The Mudcat Café TM
Thread #135431   Message #4132511
Posted By: GUEST,Phil d'Conch
15-Jan-22 - 09:56 PM
Thread Name: Earliest Commercial Shanty Recordings
Subject: RE: Earliest Commercial Shanty Recordings
Lighter: I can't imagine anybody considering movie music a "commercial recording" until the days (in the '50s, I believe) when soundtracks of movie musicals began appearing on discs.

Bob: To clarify: I was curious about recordings of performances made specifically for sale to the general public rather than issues of 'field recordings' such as the early Library of Congress sets.

Was there was ever much of a cinema shanty genre?

Just for discography's sake, “Talkies” came after silent film. If the score wasn't a live orchestra or monstrous theater organ; it was a phonograph. Moses Asch (Folkways) got his start wiring older New York venues for sound.

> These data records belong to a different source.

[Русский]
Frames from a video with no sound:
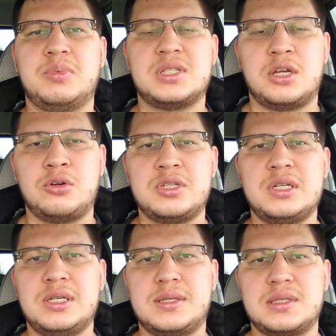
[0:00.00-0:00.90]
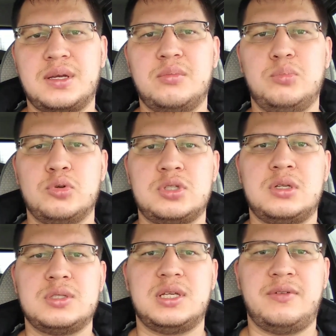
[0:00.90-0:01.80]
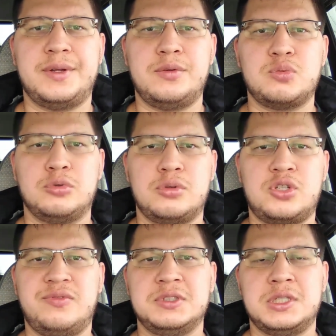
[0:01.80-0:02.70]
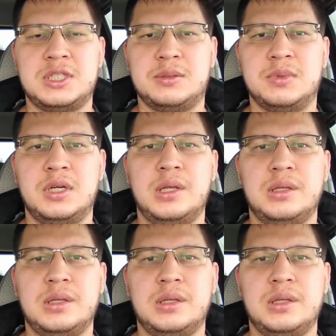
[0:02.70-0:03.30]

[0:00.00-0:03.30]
посторонние лица по согласованию с будущим водителем.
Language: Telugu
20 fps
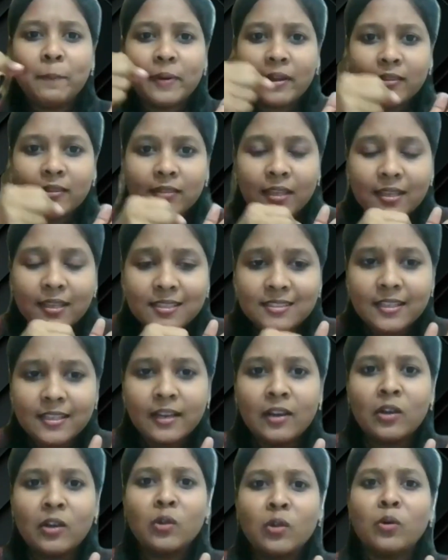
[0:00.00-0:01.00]
ప్రతి
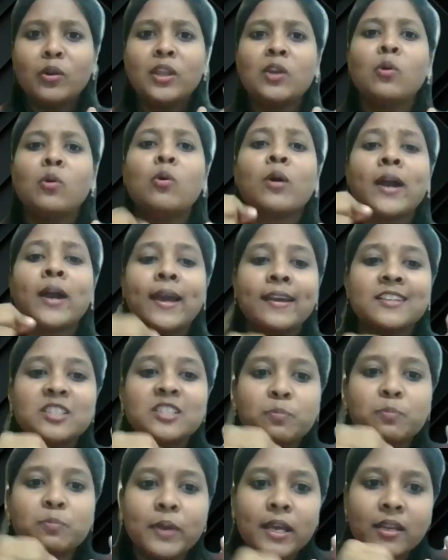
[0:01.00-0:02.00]
సెల్లోని ఒక
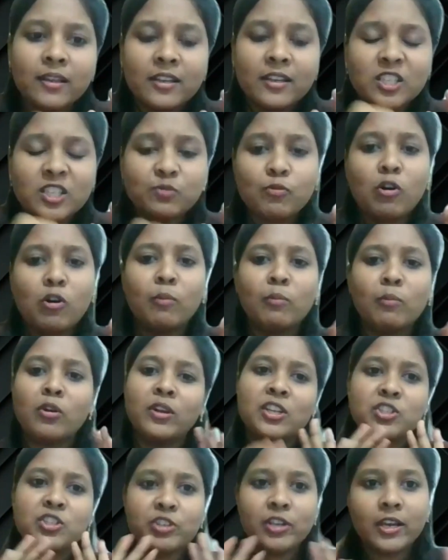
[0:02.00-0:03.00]
ఎక్స్పీరియన్స్ ఫామ్
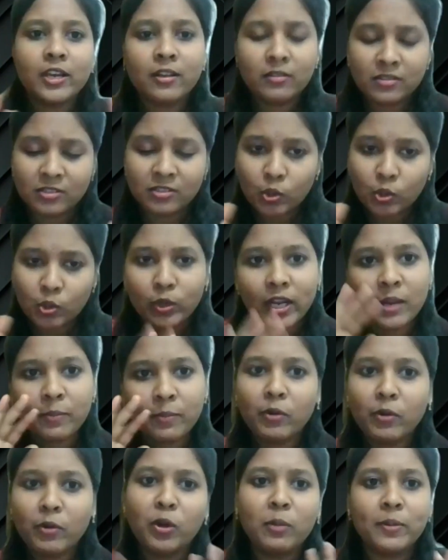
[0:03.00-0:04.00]
లోని షేర్ స్టోర్
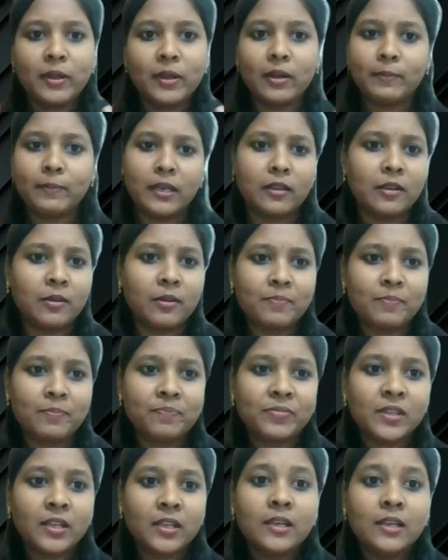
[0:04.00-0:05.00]
అయిపోయి ఉండిపోయా మనకి
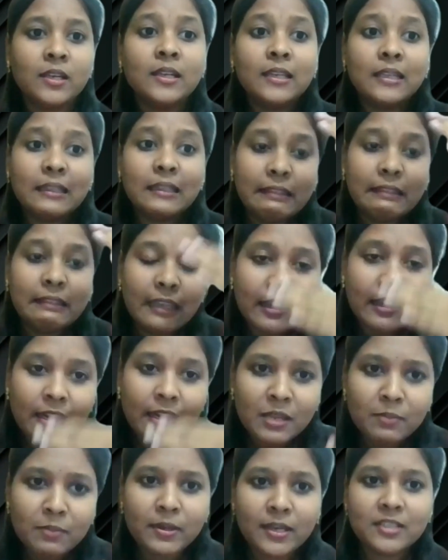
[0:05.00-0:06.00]

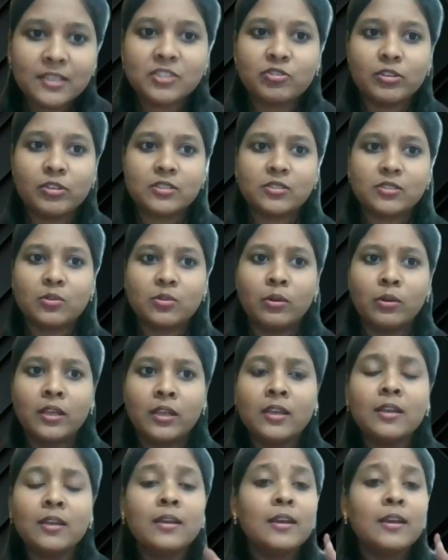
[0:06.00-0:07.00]
దీన్ని బేస్
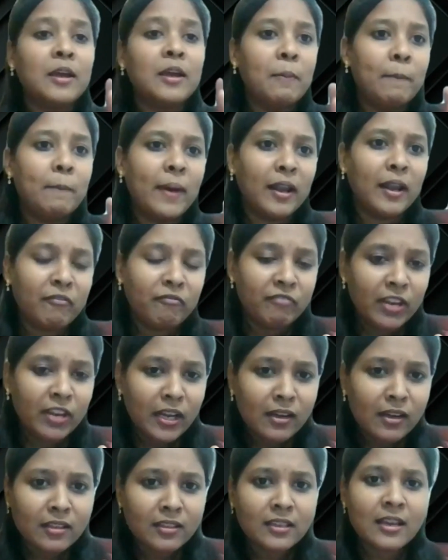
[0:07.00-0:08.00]
చేసుకొని మనం
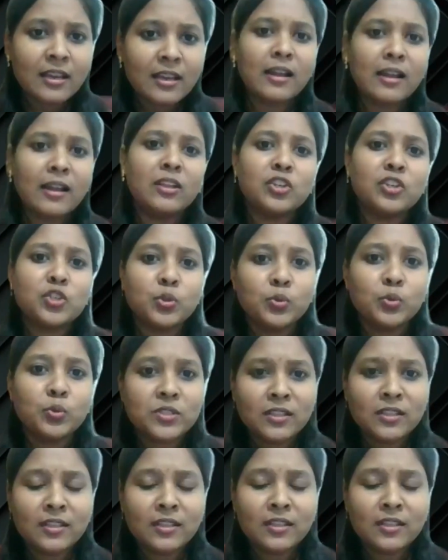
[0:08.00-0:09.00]
విన్నది కానీ
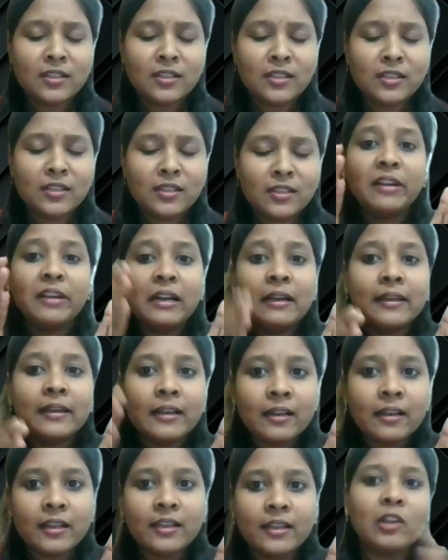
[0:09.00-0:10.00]
చూసింది కానీ
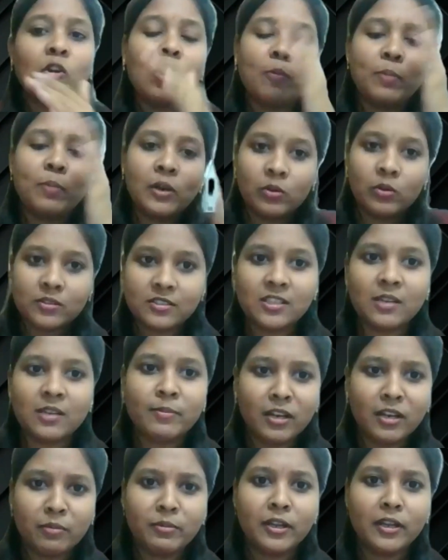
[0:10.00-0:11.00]
ఫిల్టర్ అయ్యి లోపలికి
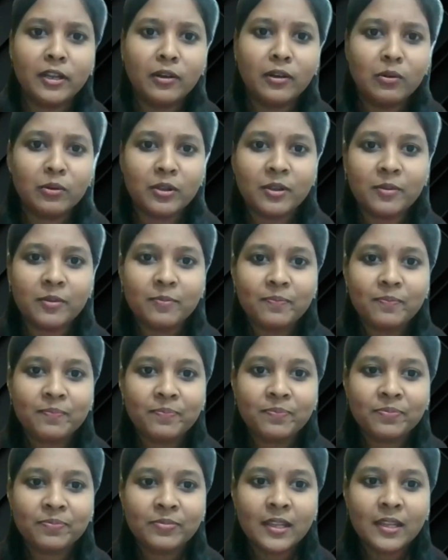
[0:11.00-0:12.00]
వస్తాయి మన బ్రెయిన్ లోకి
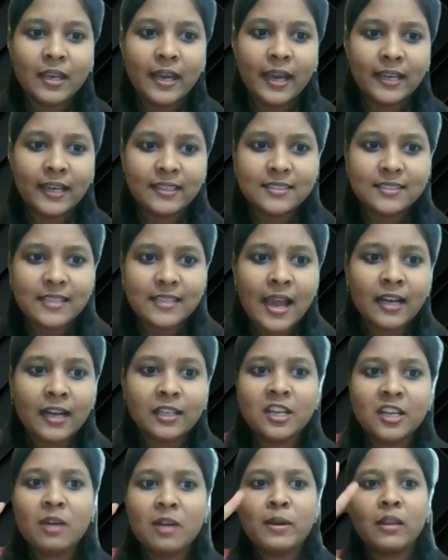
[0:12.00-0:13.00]

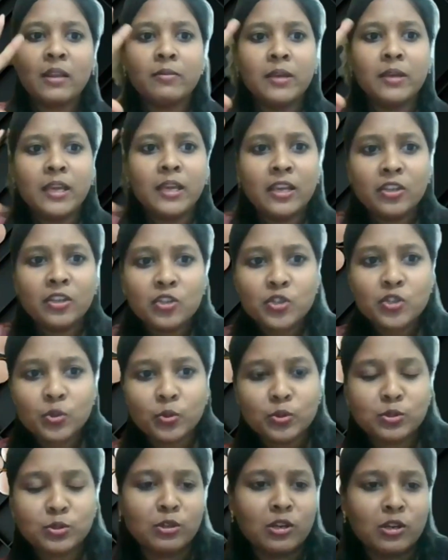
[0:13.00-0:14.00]
ఎగ్జాక్ట్ గా మనం ఏం
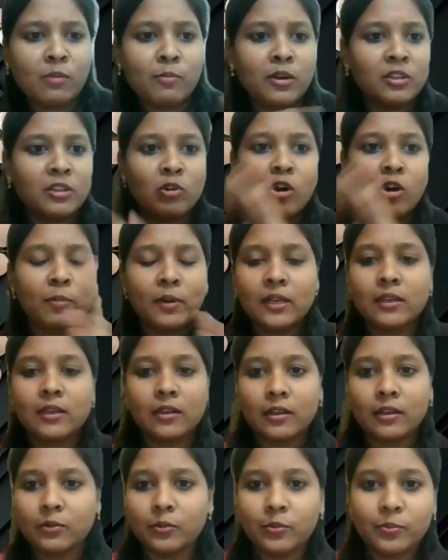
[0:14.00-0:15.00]
చూస్తున్నామో అది
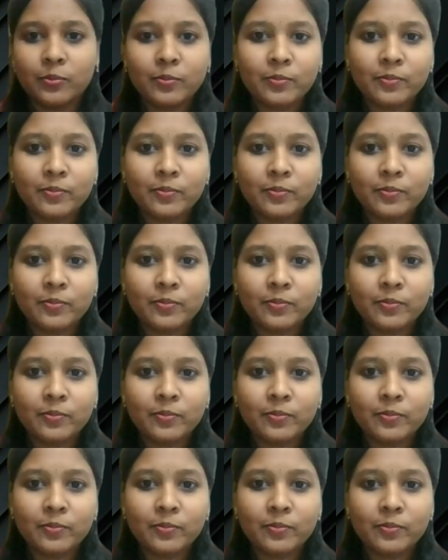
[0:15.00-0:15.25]
లోపలికి రాదు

Dubbed bootleg 78rpm Soviet movie scores were Stinson Trading Co.'s stock in trade until the Asch era.

Also, studio, field or on location, most anything recorded before that 1950's long play vinyl will be unnaturally short in duration. The modern pausarius is always just off stage with his three minute stopwatch. Calypso road marches; Gregorian chants; pump shanties; opera & decent jazz are all off the program.